[Opening TASK DATA section]

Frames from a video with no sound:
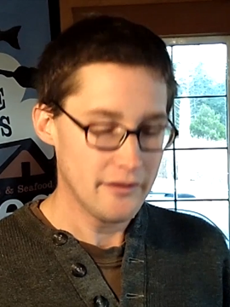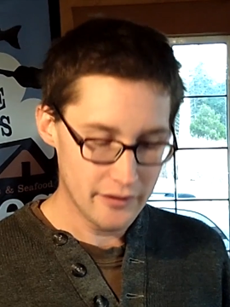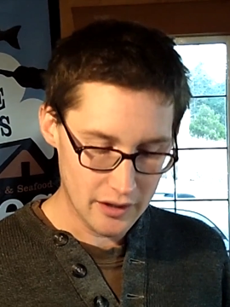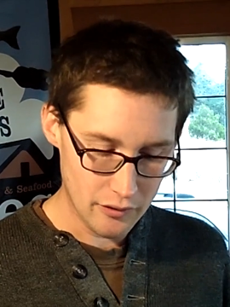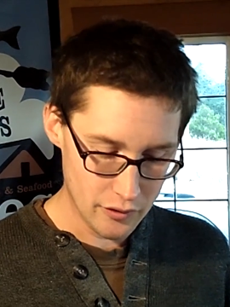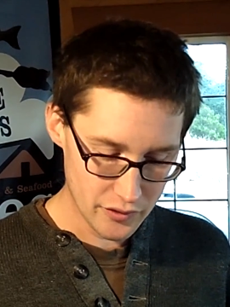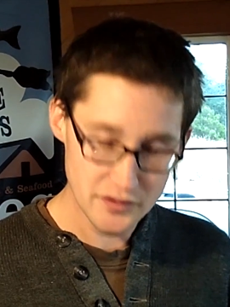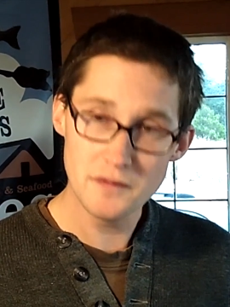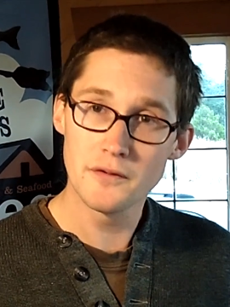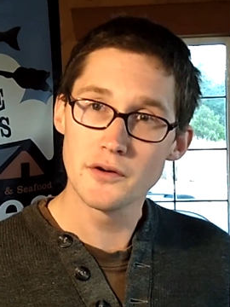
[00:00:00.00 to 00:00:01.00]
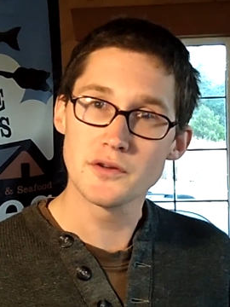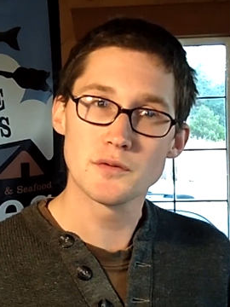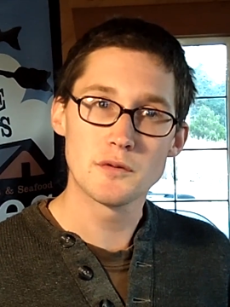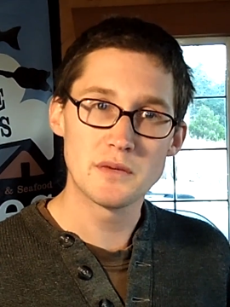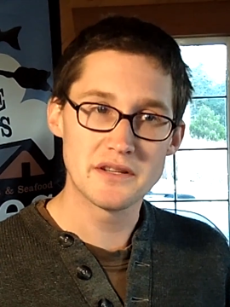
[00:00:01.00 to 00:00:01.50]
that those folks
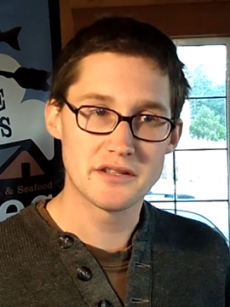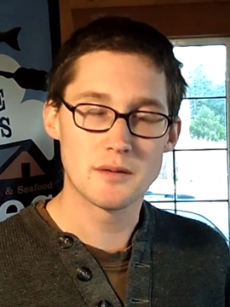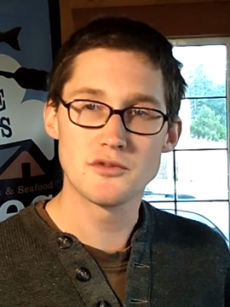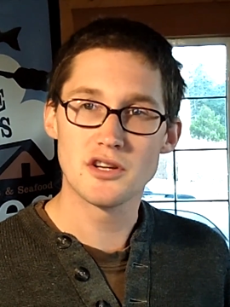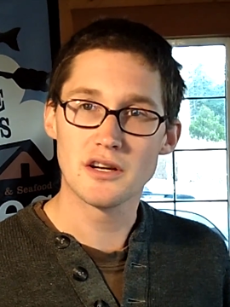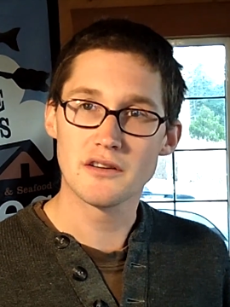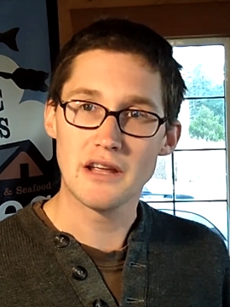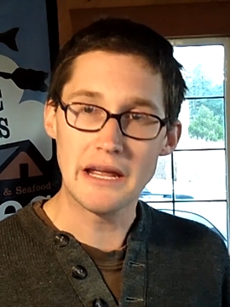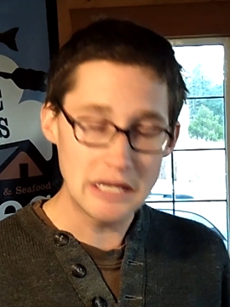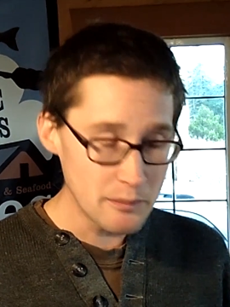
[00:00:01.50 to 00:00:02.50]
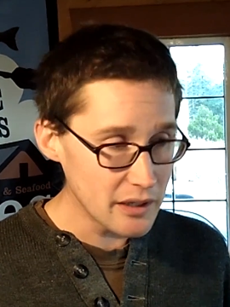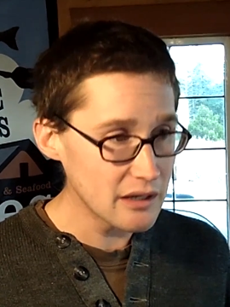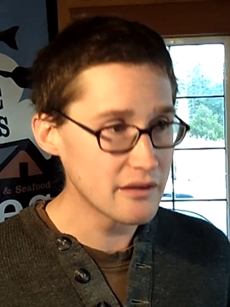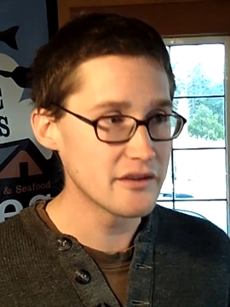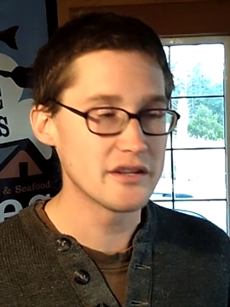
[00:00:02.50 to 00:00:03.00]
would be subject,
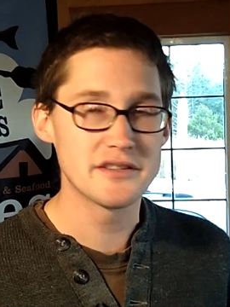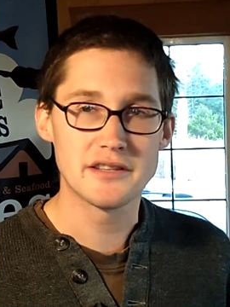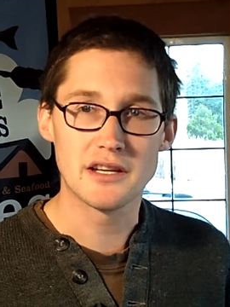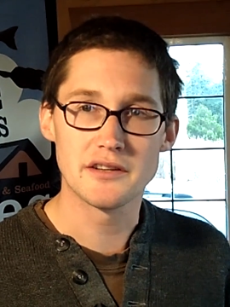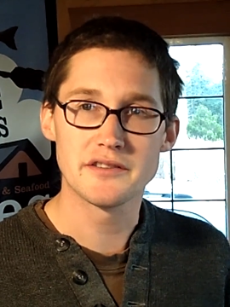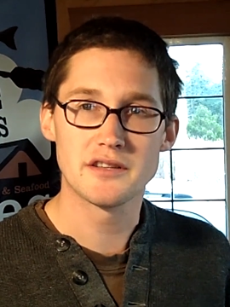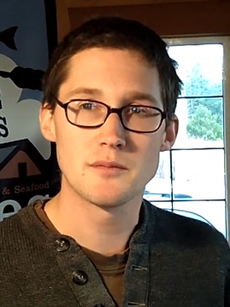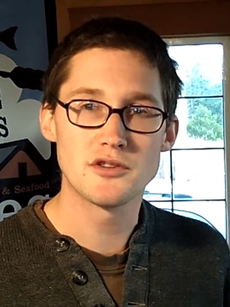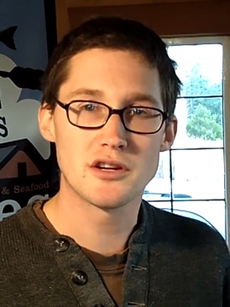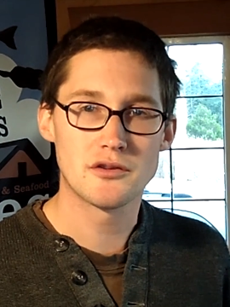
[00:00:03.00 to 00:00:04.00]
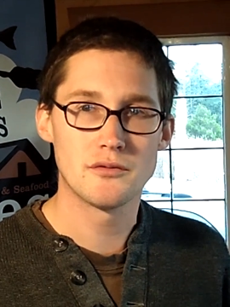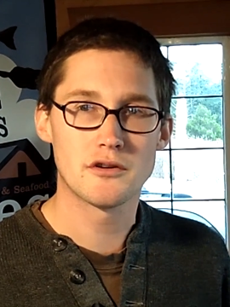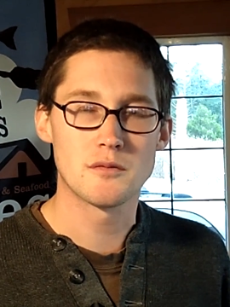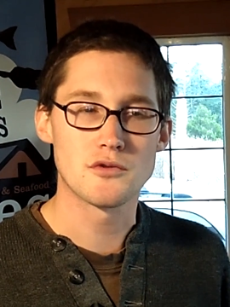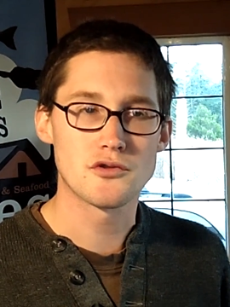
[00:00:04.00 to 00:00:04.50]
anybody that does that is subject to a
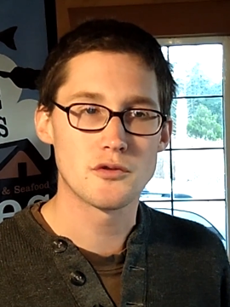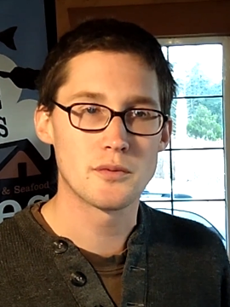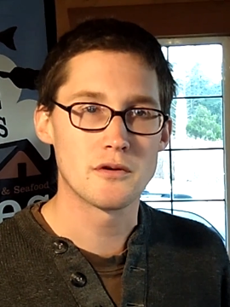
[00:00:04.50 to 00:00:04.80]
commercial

[Closing TASK DATA section]
[Opening TASK DATA section]

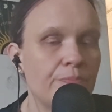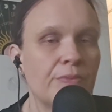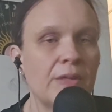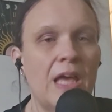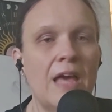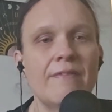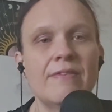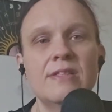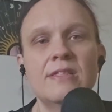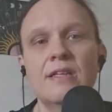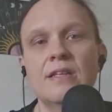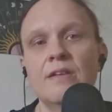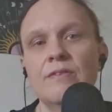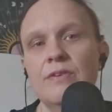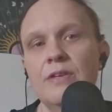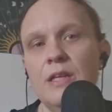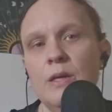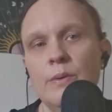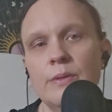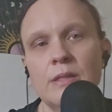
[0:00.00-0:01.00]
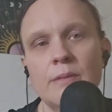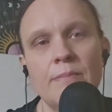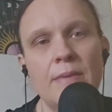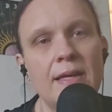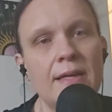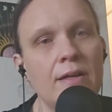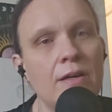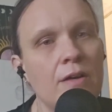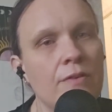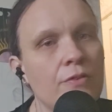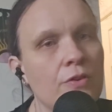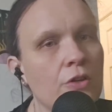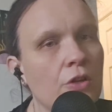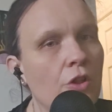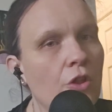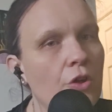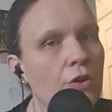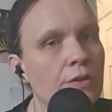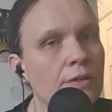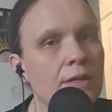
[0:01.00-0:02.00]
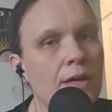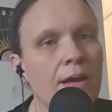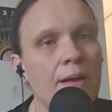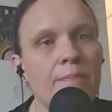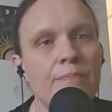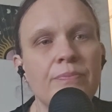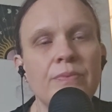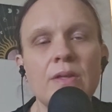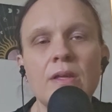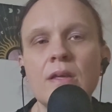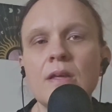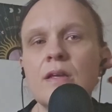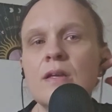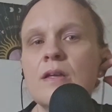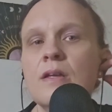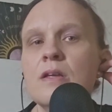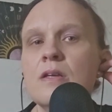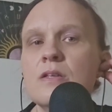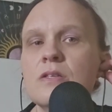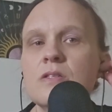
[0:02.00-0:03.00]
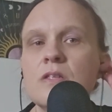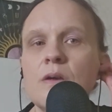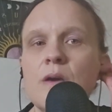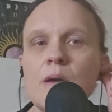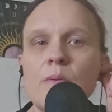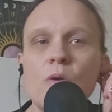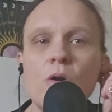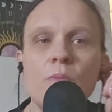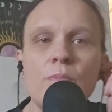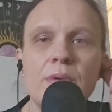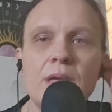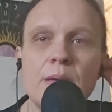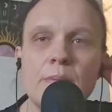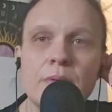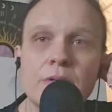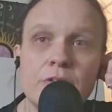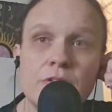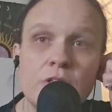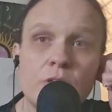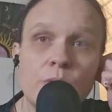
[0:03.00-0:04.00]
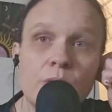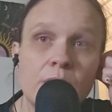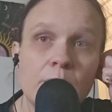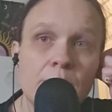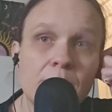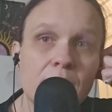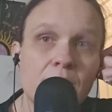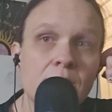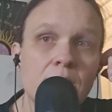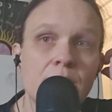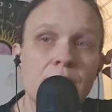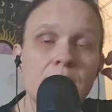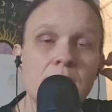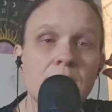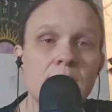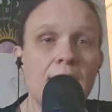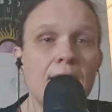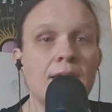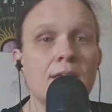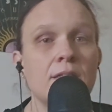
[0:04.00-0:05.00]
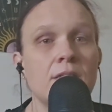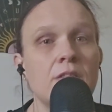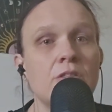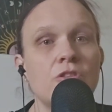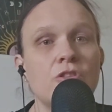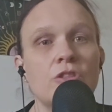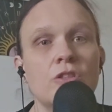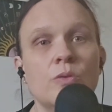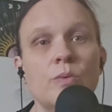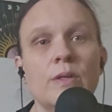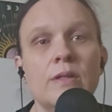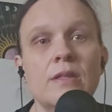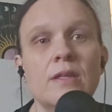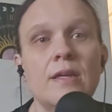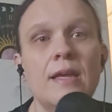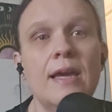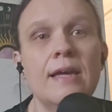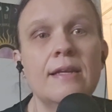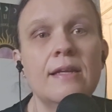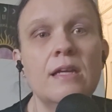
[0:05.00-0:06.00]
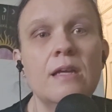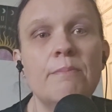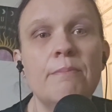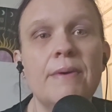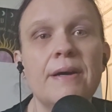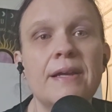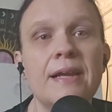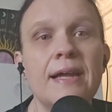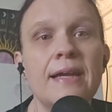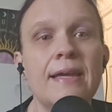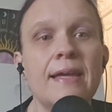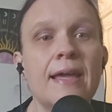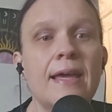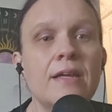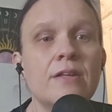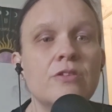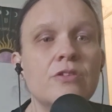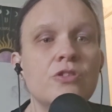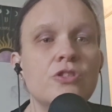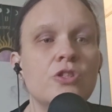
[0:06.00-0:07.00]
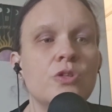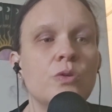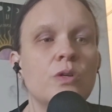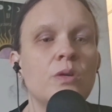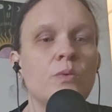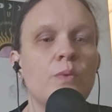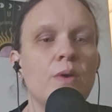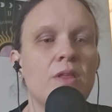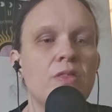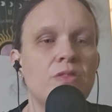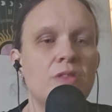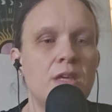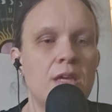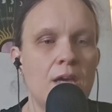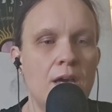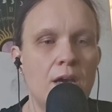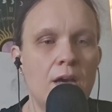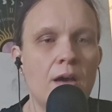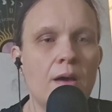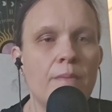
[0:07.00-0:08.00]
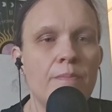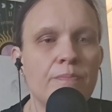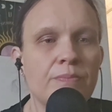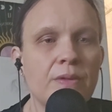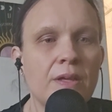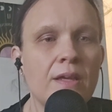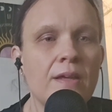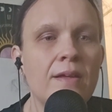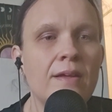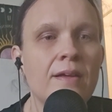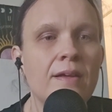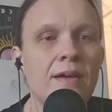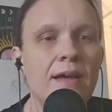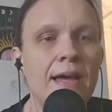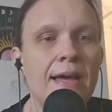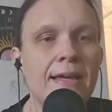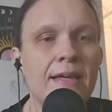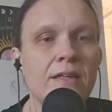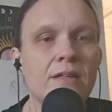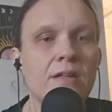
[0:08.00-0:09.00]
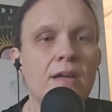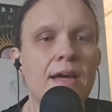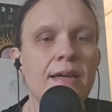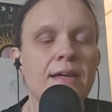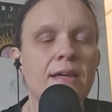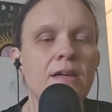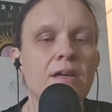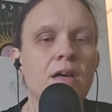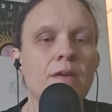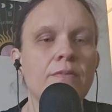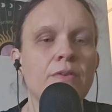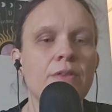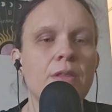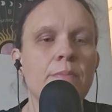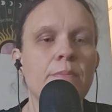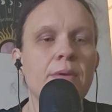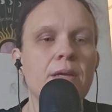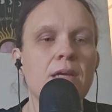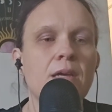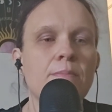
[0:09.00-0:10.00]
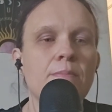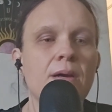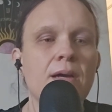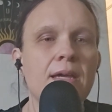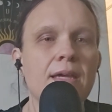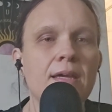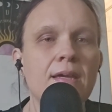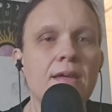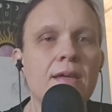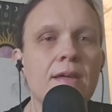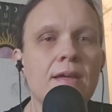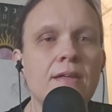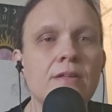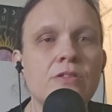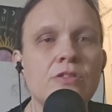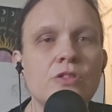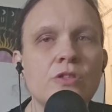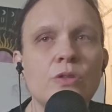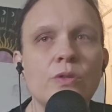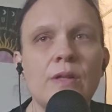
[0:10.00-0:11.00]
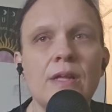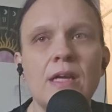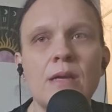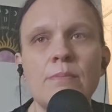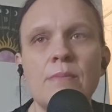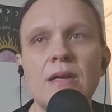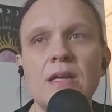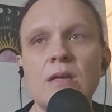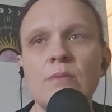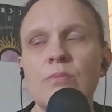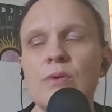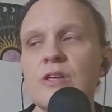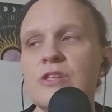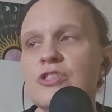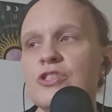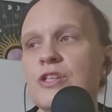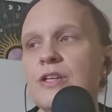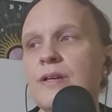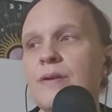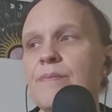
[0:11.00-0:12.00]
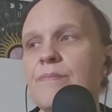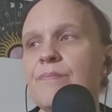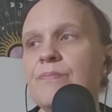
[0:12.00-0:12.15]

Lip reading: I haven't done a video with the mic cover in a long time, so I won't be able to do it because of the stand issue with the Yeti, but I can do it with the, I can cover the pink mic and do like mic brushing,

[Closing TASK DATA section]
[Opening TASK DATA section]

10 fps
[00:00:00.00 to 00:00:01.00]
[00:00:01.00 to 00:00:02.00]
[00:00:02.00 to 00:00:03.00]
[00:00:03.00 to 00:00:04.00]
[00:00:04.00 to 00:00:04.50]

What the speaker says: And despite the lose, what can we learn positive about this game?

[Closing TASK DATA section]

--- WHAT IS NEEDED ---
Every line above between the one containing "[0:05.00-0:06.00]" and the one containing "[0:12.00-0:12.15]", those two included, is to be printed exactly. No pictures go into the copy.

--- ANSWER TO THIS PROBLEM ---
[0:05.00-0:06.00]
[0:06.00-0:07.00]
[0:07.00-0:08.00]
[0:08.00-0:09.00]
[0:09.00-0:10.00]
[0:10.00-0:11.00]
[0:11.00-0:12.00]
[0:12.00-0:12.15]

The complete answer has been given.